Assignment:
Every line of the listing below should be written out exactly, minus its images.

=== Recorded data ===

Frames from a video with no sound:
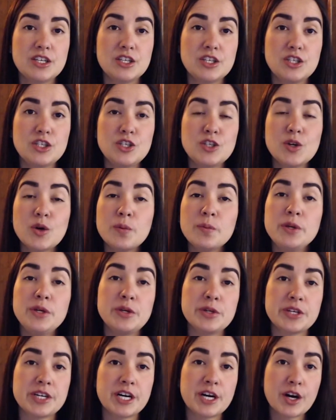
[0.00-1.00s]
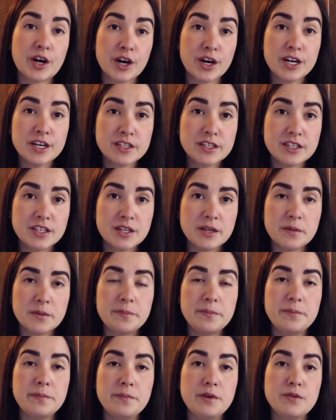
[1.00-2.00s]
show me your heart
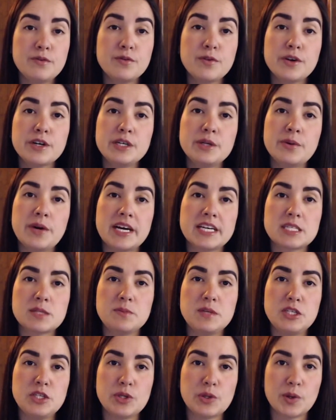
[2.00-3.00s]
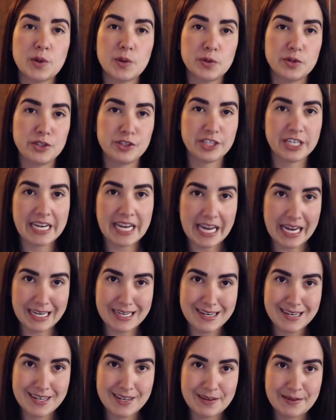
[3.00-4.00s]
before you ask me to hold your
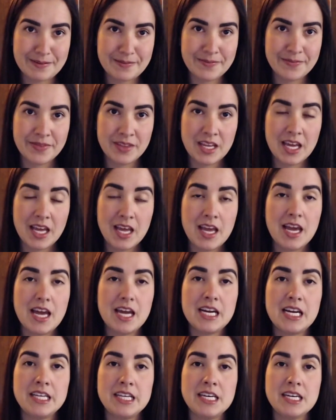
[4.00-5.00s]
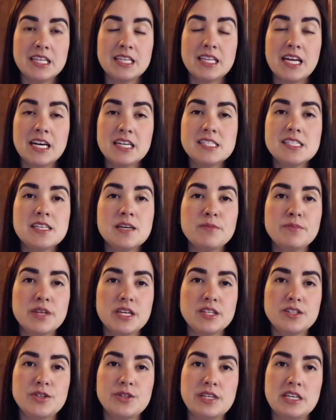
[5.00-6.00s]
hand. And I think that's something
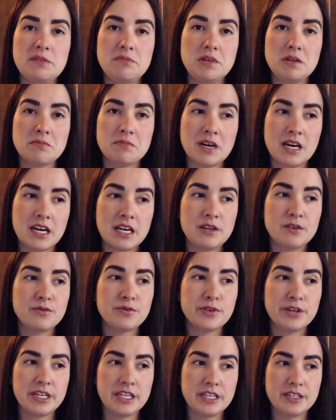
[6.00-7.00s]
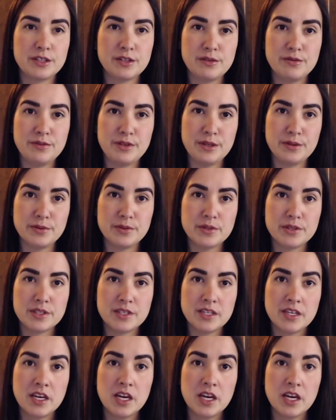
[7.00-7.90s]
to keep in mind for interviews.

===

Problem solution:
Frames from a video with no sound:
[0.00-1.00s]
[1.00-2.00s]
show me your heart
[2.00-3.00s]
[3.00-4.00s]
before you ask me to hold your
[4.00-5.00s]
[5.00-6.00s]
hand. And I think that's something
[6.00-7.00s]
[7.00-7.90s]
to keep in mind for interviews.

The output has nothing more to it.